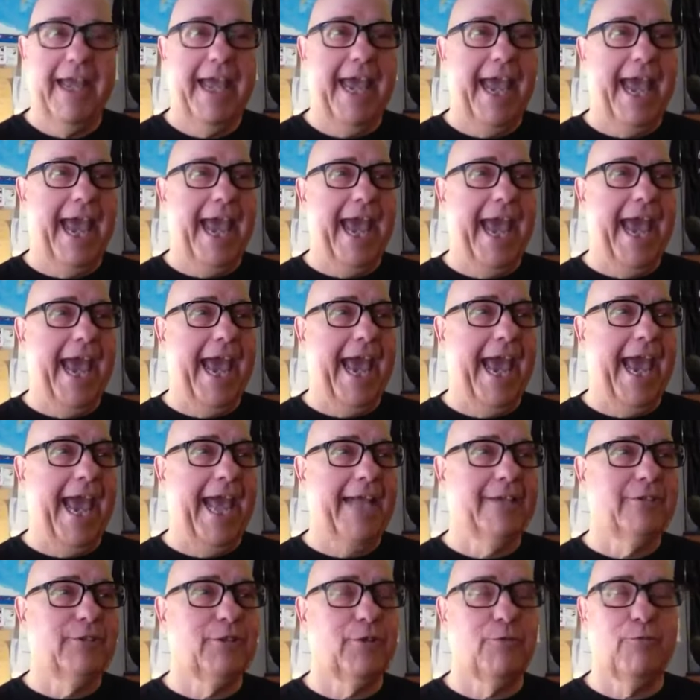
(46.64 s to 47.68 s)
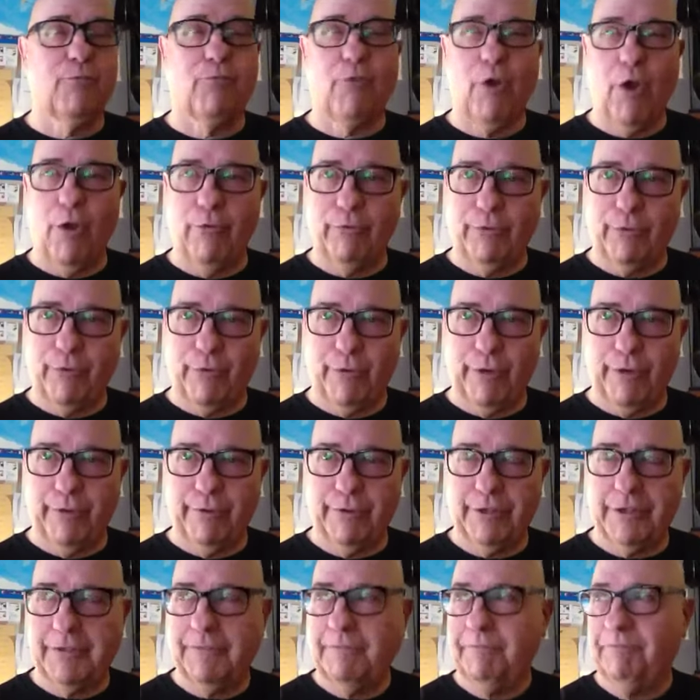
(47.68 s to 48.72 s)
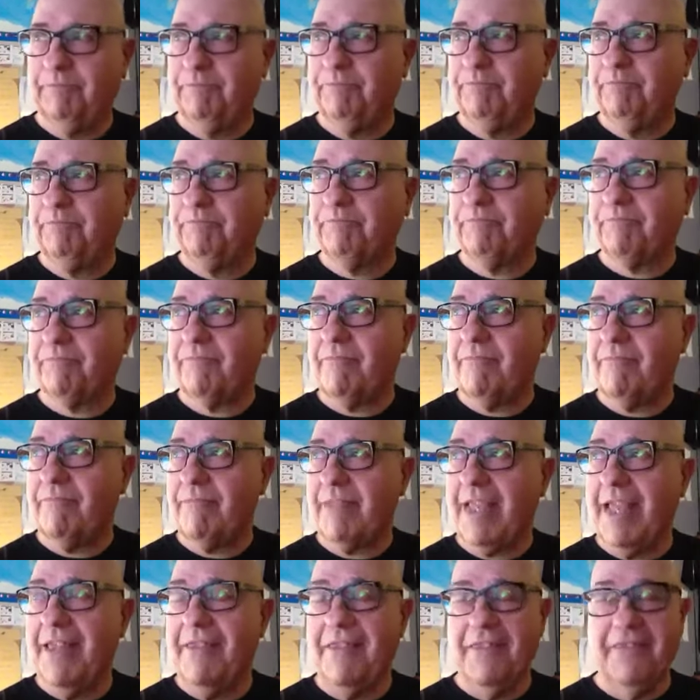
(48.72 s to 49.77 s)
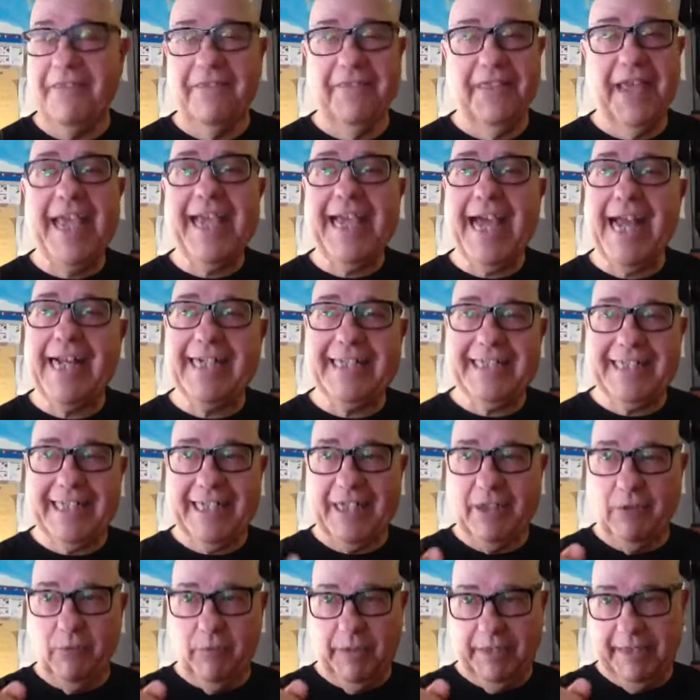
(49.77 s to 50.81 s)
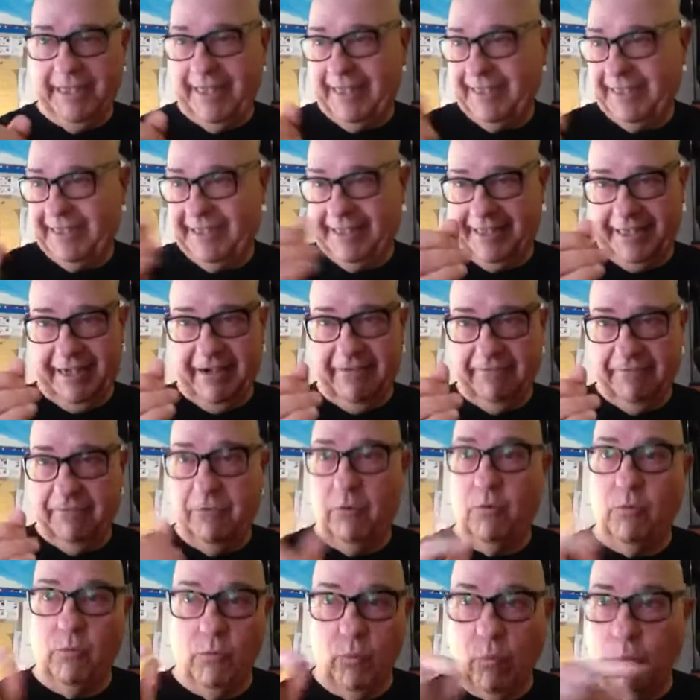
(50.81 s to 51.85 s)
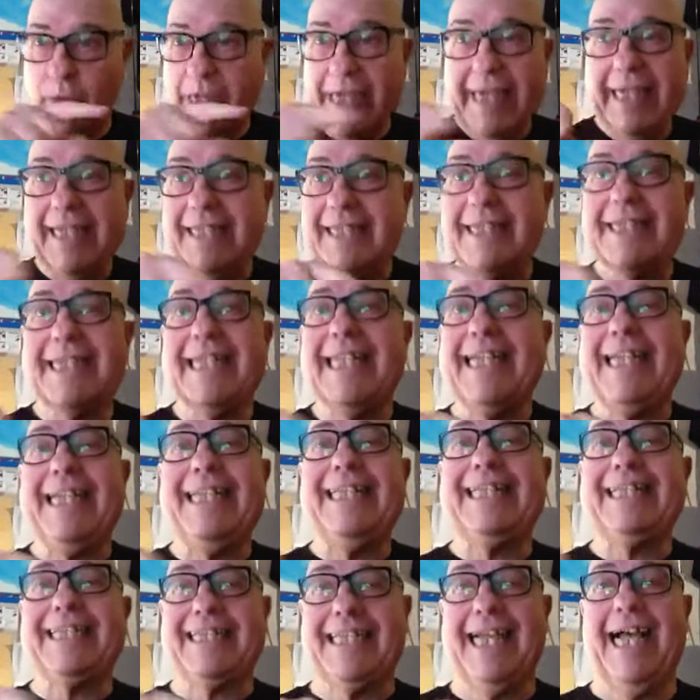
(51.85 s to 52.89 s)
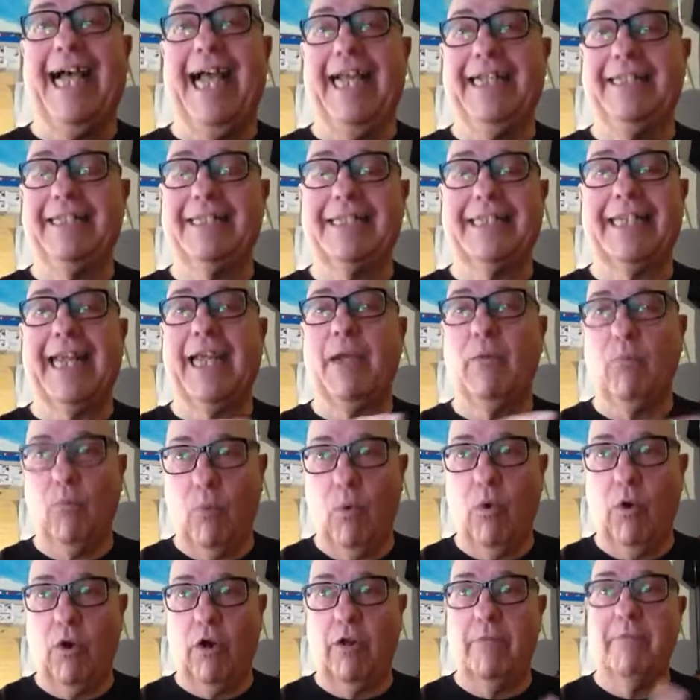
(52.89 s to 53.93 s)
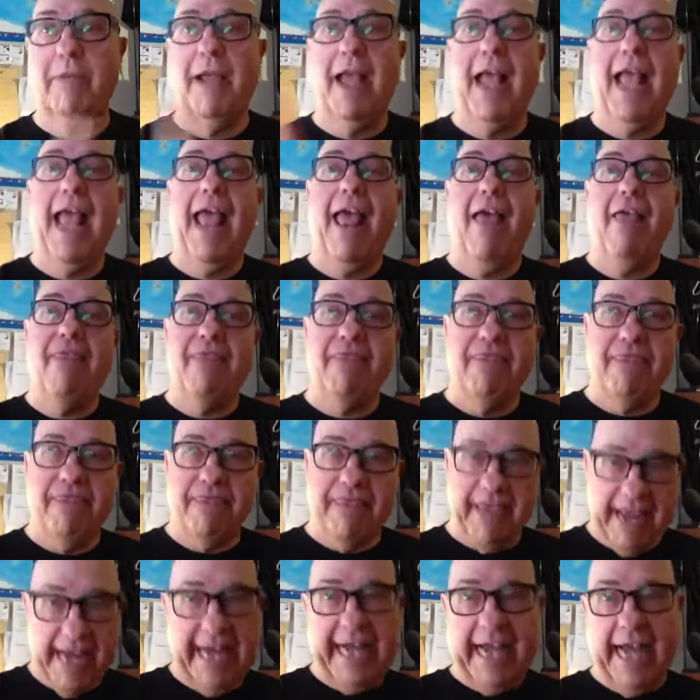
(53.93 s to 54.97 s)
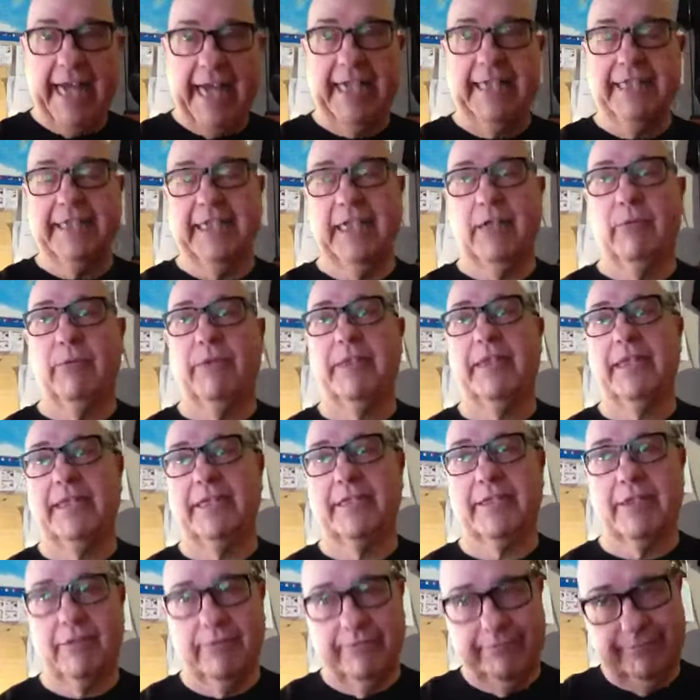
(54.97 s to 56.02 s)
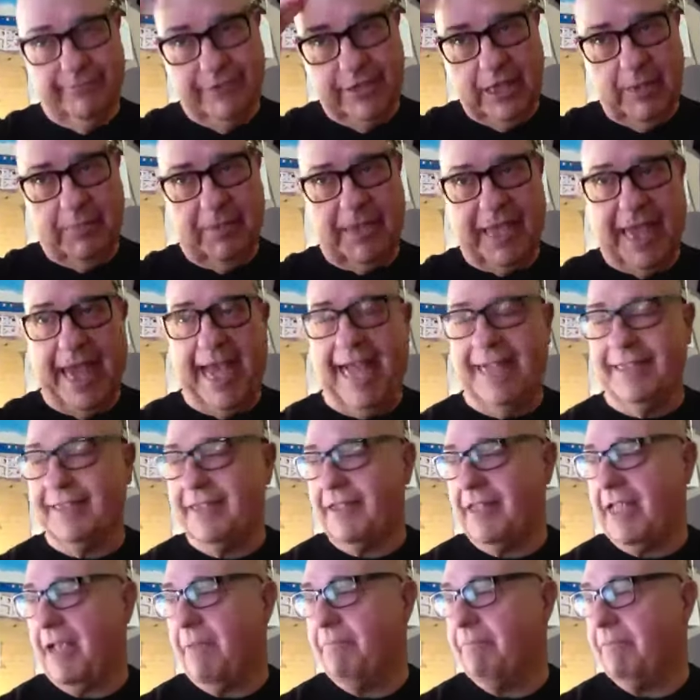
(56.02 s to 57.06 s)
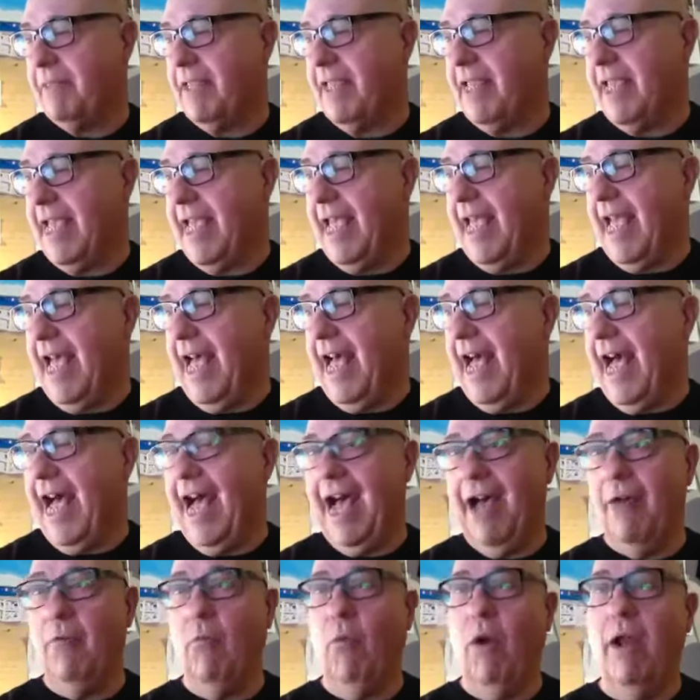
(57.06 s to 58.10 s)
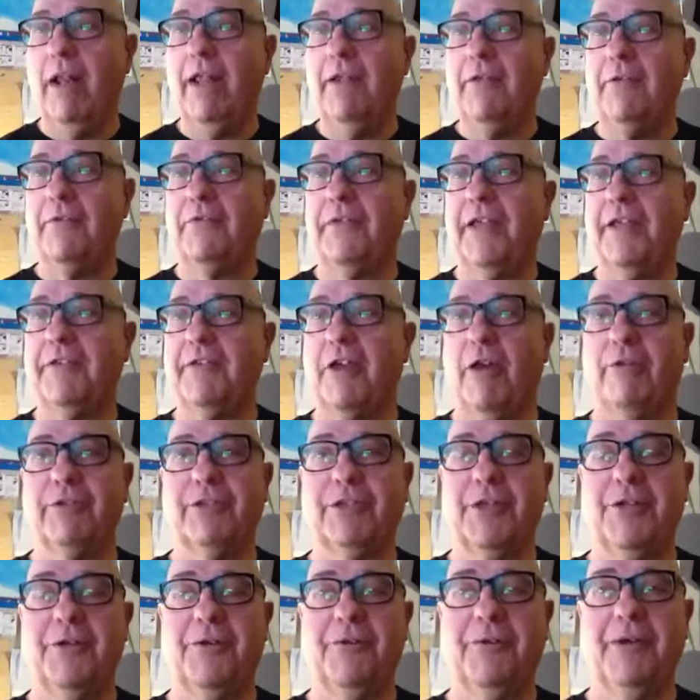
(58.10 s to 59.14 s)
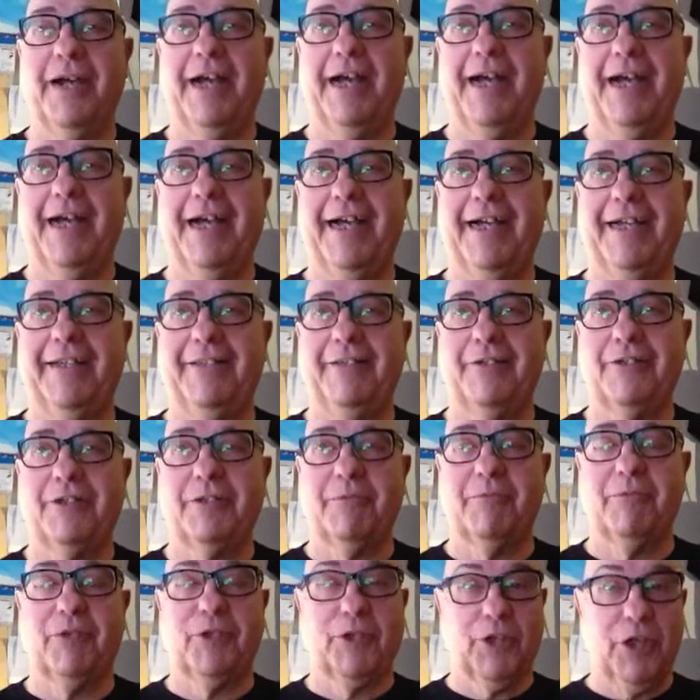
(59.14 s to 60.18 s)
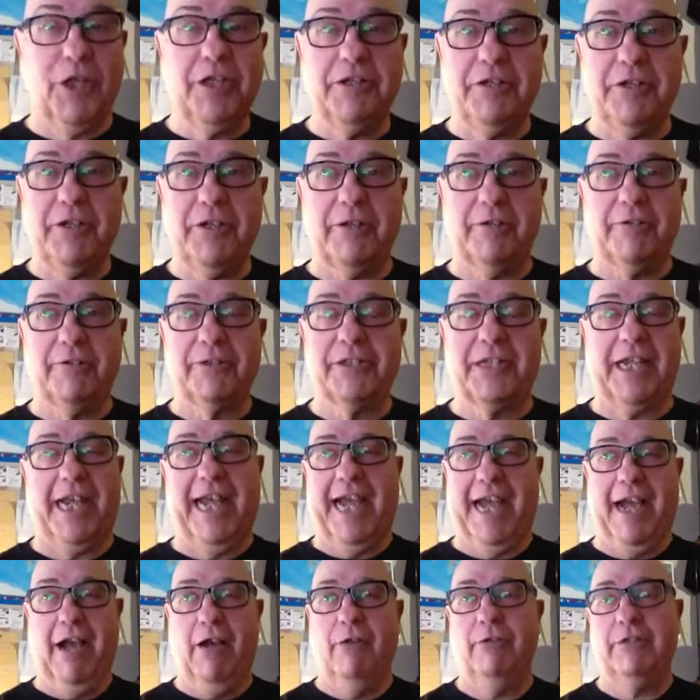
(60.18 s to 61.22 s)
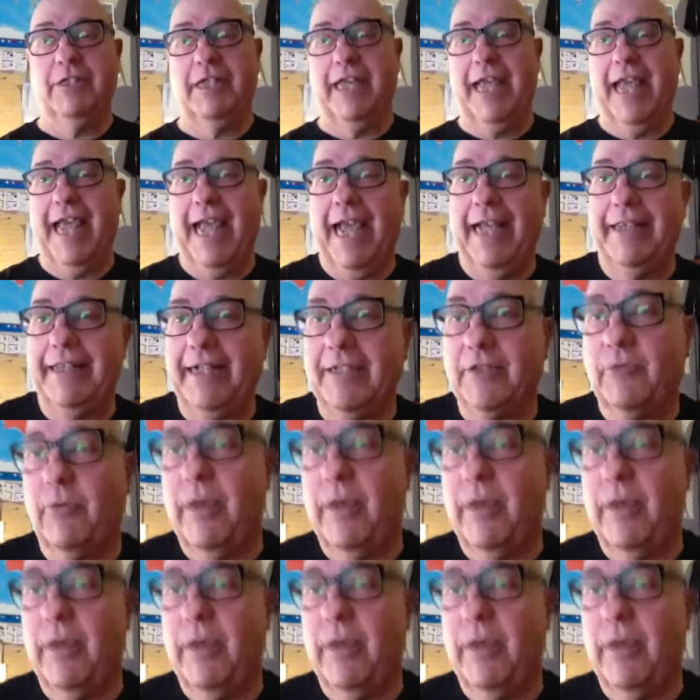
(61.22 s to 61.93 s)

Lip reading: and to road crews. They got to deal with this stuff. We can sit inside and stay warm. They got to deal with this, so tip of the hat to them. One other thing, though, too, there's some good news out, and that's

══════════

Task objective >> Print the records above verbatim, pictures excluded.

Answer space >>
(46.64 s to 47.68 s)
(47.68 s to 48.72 s)
(48.72 s to 49.77 s)
(49.77 s to 50.81 s)
(50.81 s to 51.85 s)
(51.85 s to 52.89 s)
(52.89 s to 53.93 s)
(53.93 s to 54.97 s)
(54.97 s to 56.02 s)
(56.02 s to 57.06 s)
(57.06 s to 58.10 s)
(58.10 s to 59.14 s)
(59.14 s to 60.18 s)
(60.18 s to 61.22 s)
(61.22 s to 61.93 s)

Lip reading: and to road crews. They got to deal with this stuff. We can sit inside and stay warm. They got to deal with this, so tip of the hat to them. One other thing, though, too, there's some good news out, and that's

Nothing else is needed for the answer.